Monday, November 17, 2014

Hillary's Amazing Expanding Map



So Hillary Clinton wants to expand the map.

As an old 50 State Strategy Deaniac, I think this is a good thing. I'd even like to play for the future in a few places. Wendy Davis may not have been the perfect messenger and the campaign had a lot of problems, but Texas is a long range investment. And does anyone else remember that brief stretch where Mississippi - MISSI-freakin-SIPPI - had a 3-1 D House delegation?

The more interesting states, and the better long term investments, are Georgia and Arizona. Georgia was briefly in play in 2012 and competitive this year. Arizona would likely have flipped Democratic in 2008 had John McCain not been the nominee.

But in the medium range?

The unanswered question for the post-Obama era is how much were thoughts about Obama, and by extension about the Democratic Party, motivated by race? Both negatively AND positively.

Clinton bases her case for Arkansas, Missouri and Indiana on her appeal to white working-class voters, pointing to the 2008 primaries.

Chris CiIizza notes
Fair(ish). But remember that Clinton's performance in those primaries was against an African American candidate named Barack Obama, not against a Republican in a general election. And that coming close isn't the same thing as winning. Yes, Clinton would almost certainly do better with white working-class voters than Obama did. But, in some of the states that Stewart puts in that first bucket, that's a pretty low bar.
Kentucky's gone, as is West Virginia (carried by DUKAKIS in `88). That's more than Obama, though he's doubtless a factor. Is we saw in the House Democratic split over the Keystone pipeline this weekend, the environmental wing of the Democrats outnumbers the old-school labor wing,and Kentucky and West Virginia see Democrats, not just Obama, as job killers.

Arkansas seems to be on the list out of sentimentality. Bill Clinton couldn't save Mark Pryor this year, but maybe a Clinton on the ballot would bring some folks back one last - and it would likely be last - time.

But the flip side here: could Hillary Clinton replicate Barack Obama's high African-American turnout? The percentages will be there, sure, with Republicans making no serious effort at black outreach. (Their big winners this year either won despite black voters - Tim Scott - or in places with virtually no black voters - Mia Love.)

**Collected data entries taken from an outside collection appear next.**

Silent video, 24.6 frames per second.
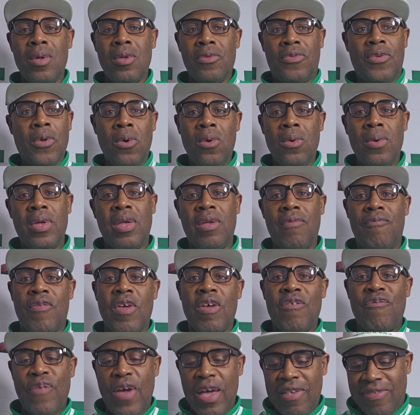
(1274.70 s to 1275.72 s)
So if
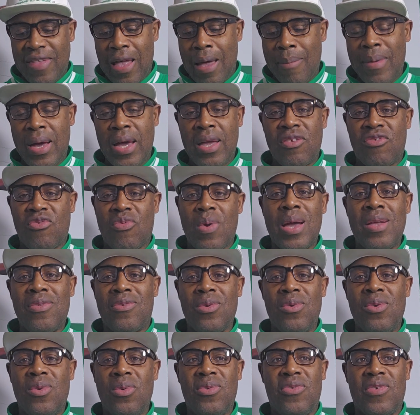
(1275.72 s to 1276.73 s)
a first-timer is trying
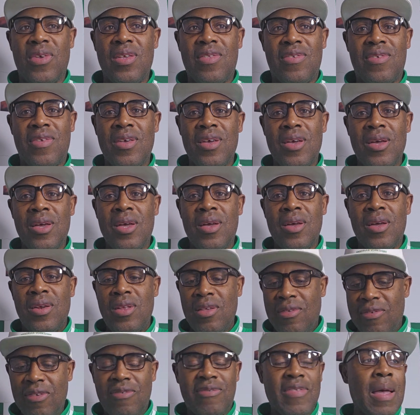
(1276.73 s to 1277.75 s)
to use it,
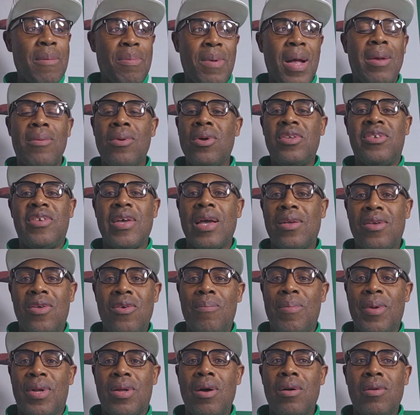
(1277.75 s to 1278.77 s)
the system cannot check
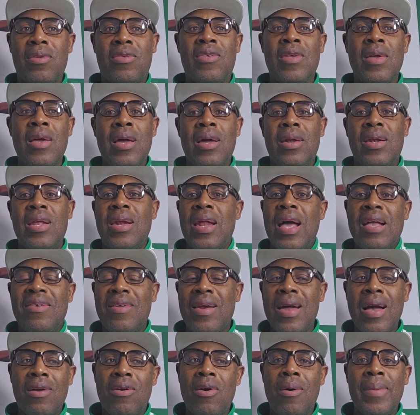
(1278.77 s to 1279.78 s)
you because the
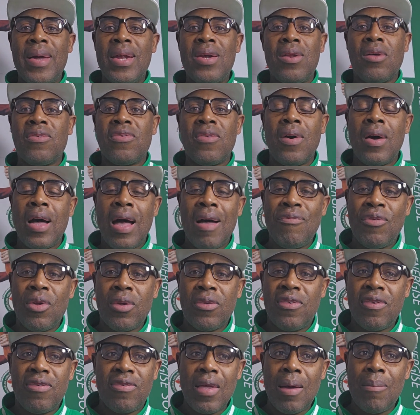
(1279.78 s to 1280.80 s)
Nigerian government does not have
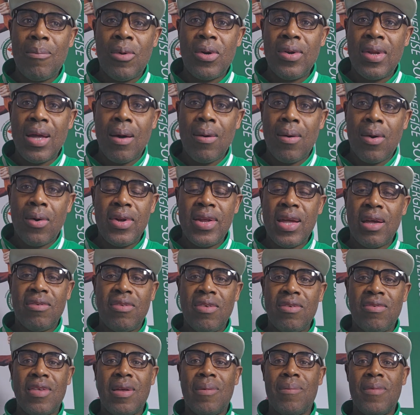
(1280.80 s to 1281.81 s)
your system on their
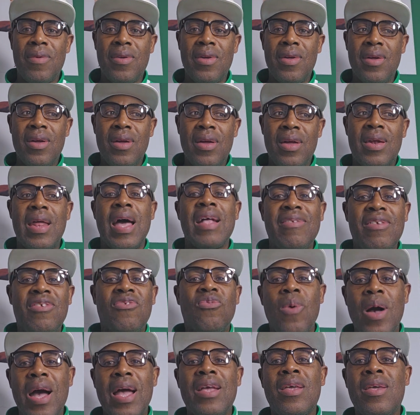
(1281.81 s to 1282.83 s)
system. That
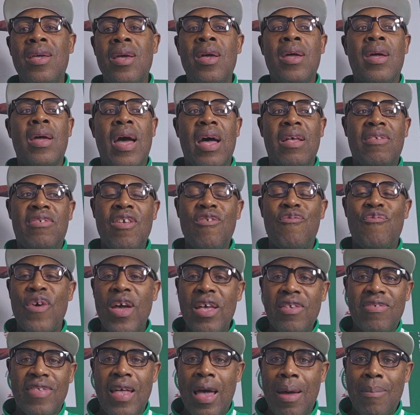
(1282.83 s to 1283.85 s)
is why, as a
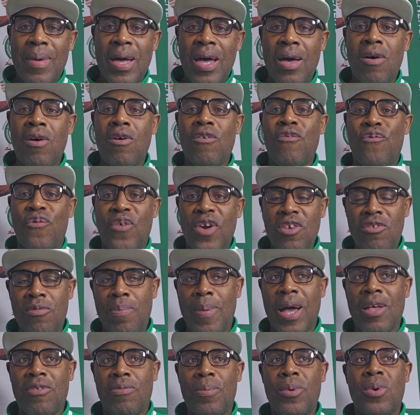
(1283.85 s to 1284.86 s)
first-timer or fresh
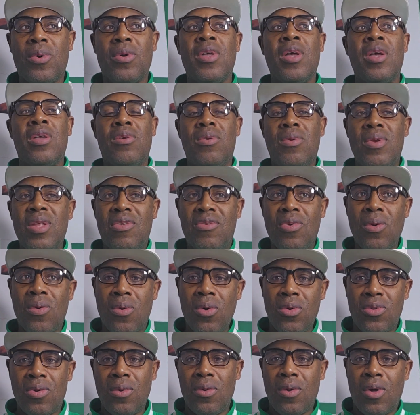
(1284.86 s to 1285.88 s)
passport, you need to
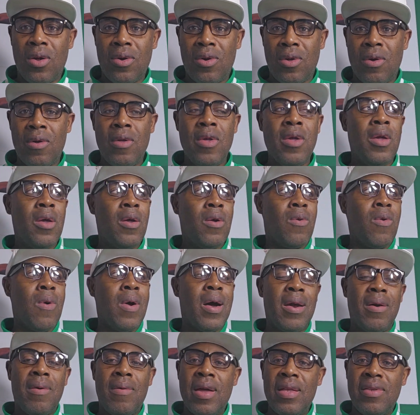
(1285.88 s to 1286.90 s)
go to London,
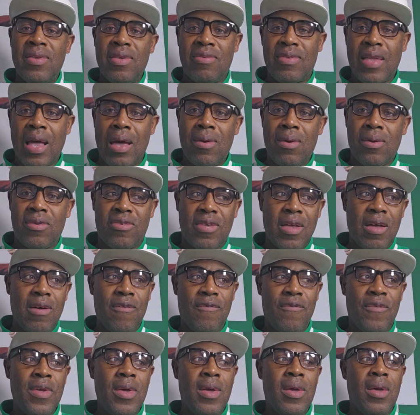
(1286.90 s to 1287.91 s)
go and register
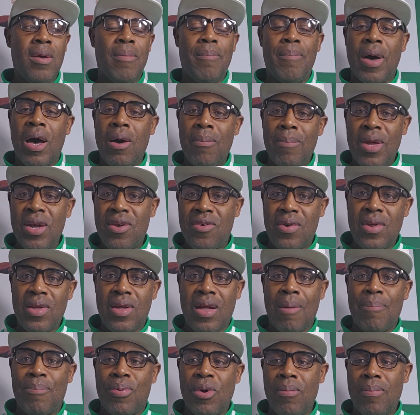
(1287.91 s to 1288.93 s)
yourself,
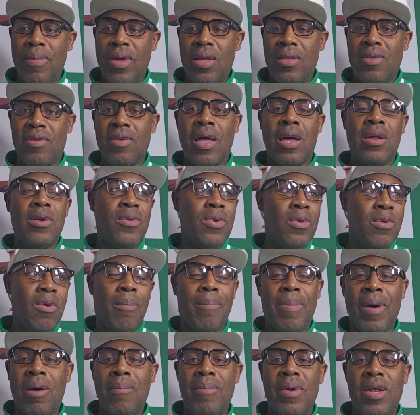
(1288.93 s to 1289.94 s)
biometric appointment, and do
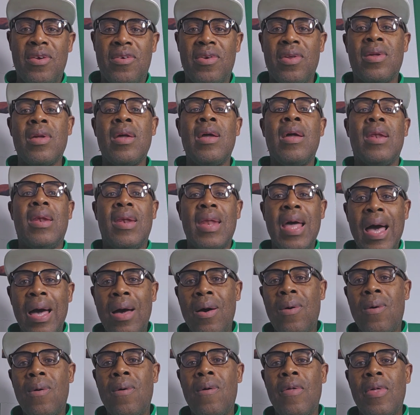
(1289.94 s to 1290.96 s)
your biometric.
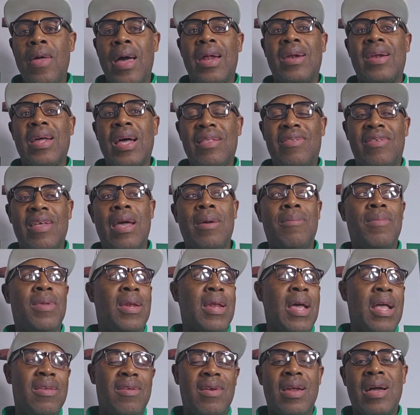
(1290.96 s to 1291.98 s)
Now, at that time,
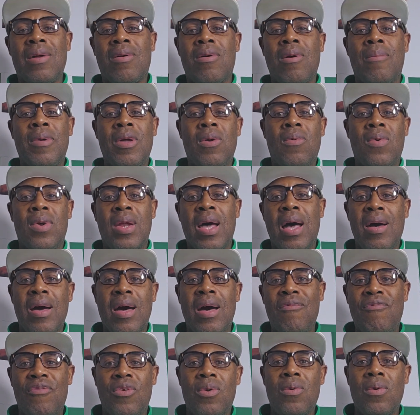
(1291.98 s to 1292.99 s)
the Nigerian government will now
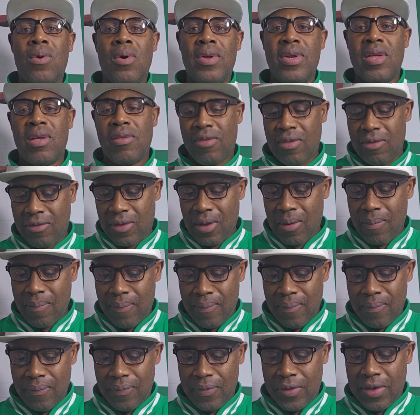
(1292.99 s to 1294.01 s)
have you on their system.
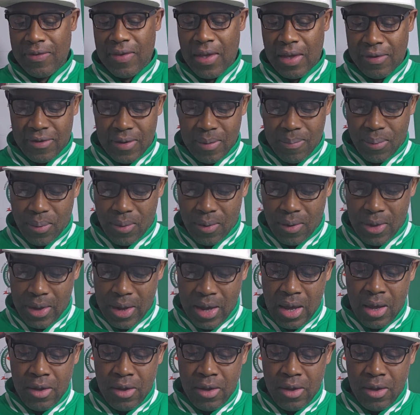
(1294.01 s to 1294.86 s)
It's that simple.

But will the raw numbers be there? Elias Isquith at Salon:
All the more so if we accept the premise that Clinton will appeal further to the kind of working-class whites who hate Obama, in no small part because of how they perceive his coalition (i.e., the people from whom we must “take our country back”).
And what does lower, even slightly lower, black turnout do to a place like Pennsylvania or Ohio?